After a break over the summer, #GLTU returned with a very successful first outing for 2012/13 on Friday, 12th October.

When she heard that the famous Edinburgh Book Sculptures were on tour and visiting the Mitchell Library, Gillian (@gillianhanlon) was quick to suggest a visit, and we were lucky enough to persuade Abby Cunnane of the Scottish Poetry Library (@byleaveswelive) and Peggy Hughes from the Edinburgh UNESCO City of Literature Trust (@EdinCityofLit) to come along and give us added insight into the sculptures and how they were found. The evening was well attended:19 for the visit at the Mitchell, of whom 14 moved on to the nearby Koh-I-Noor for a curry afterwards. I took a few pictures, but they turned out a bit rubbish I’m afraid. These two were acceptable, the first showing Abby describing one of the sculptures and the other taken at the restaurant. The food had just been served so we were concentrating – we didn’t look as serious as that all night!
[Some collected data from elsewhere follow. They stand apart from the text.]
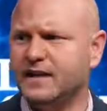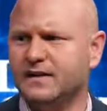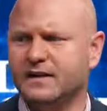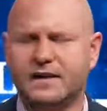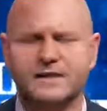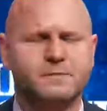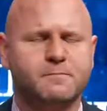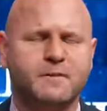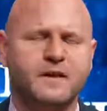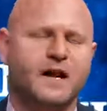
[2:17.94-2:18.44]

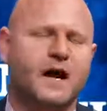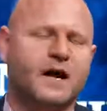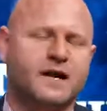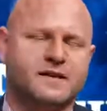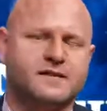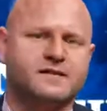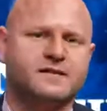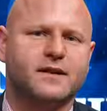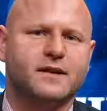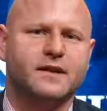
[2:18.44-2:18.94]
Let's be
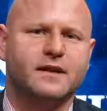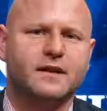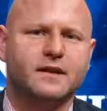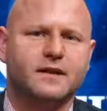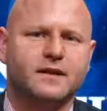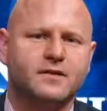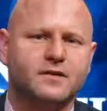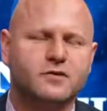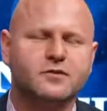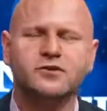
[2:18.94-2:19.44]
honest.
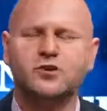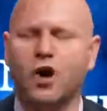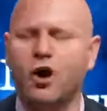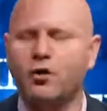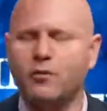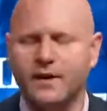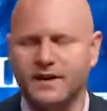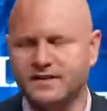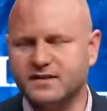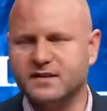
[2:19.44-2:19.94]
There's
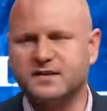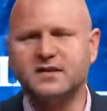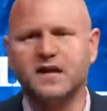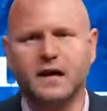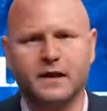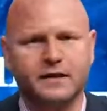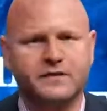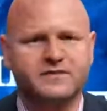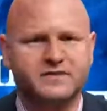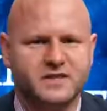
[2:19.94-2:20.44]
always a
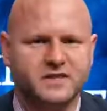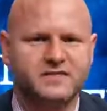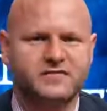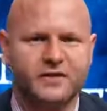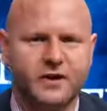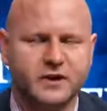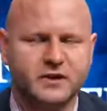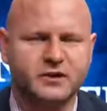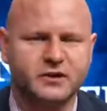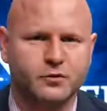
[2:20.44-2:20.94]
ton of
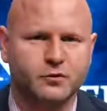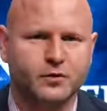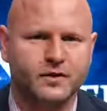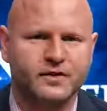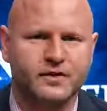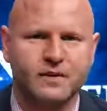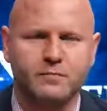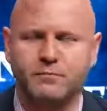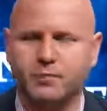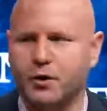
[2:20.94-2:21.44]
dysfunction
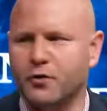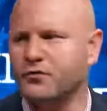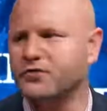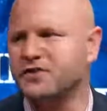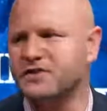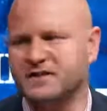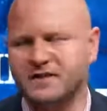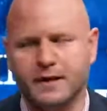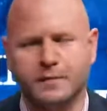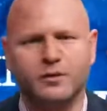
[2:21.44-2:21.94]
within both
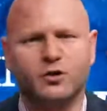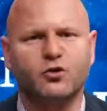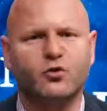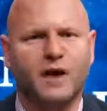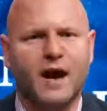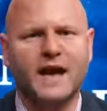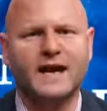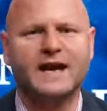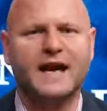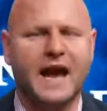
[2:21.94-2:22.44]
the
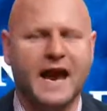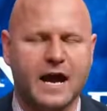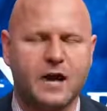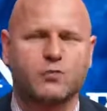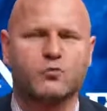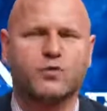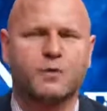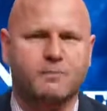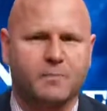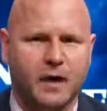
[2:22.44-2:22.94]
Democratic
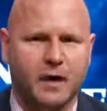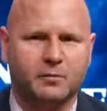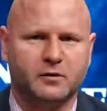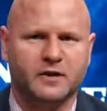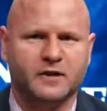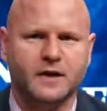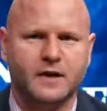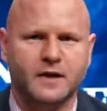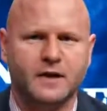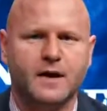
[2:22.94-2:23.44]
and
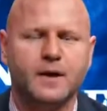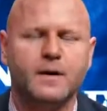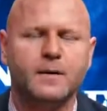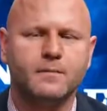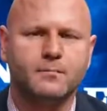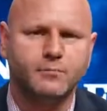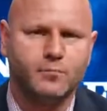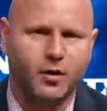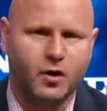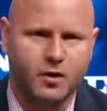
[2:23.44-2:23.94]
Republican
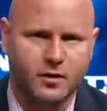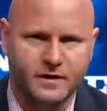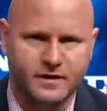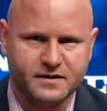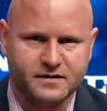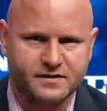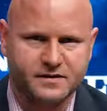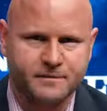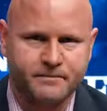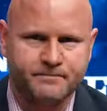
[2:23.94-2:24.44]

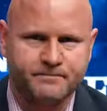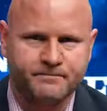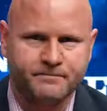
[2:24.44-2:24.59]
parties.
Other people took better photographs, the most prolific being Richard (@Ricaird) who tweeted a full set, one of each sculpture, so I decided the best way to enhance this review was shamelessly to plunder other people’s material and create a Storify which also includes links to background information about the sculptures in case you want to know more. I thought they were wonderful, and loved the mysteries surrounding them. Who created them? I believe they are genuinely anonymous – Abby and Peggy seem to have no more idea than we do, although they know the artist is female. How could she smuggle the sculptures into the ten cultural institutions where they were found without ever being noticed? Why were they all addressed to the recipients’ Twitter-handles? She must therefore be familiar with Twitter – perhaps we follow her unknowingly? What is certain is that the artist has a passion for books and libraries and is tremendously creative – as well as the intricacy of the sculptures themselves, just having the idea in the first place and working in all the literary allusions she makes would be beyond most people. So I think there must be others out there who know someone like that and have very strong suspicions, yet they keep the secret too.

The sculptures are at the Mitchell till the 27th before they go off on the next leg of the tour. If you can, I strongly recommend visiting. If you can’t, console yourself with buying the book Gifted – 50p from each copy sold goes to support the Scottish Poetry Library.

So that’s #GLTU6 over. At the end of the evening, talk turned to #GLTU7. There are two schools of thought – leave it till the New Year, or go for a Christmas bash. If we’re going to do the latter, we need to move quickly so opinions are sought as soon as possible. Also, if anyone else has posted any material about the book sculptures visit, please let me know so that I can link it into the blog or Storify.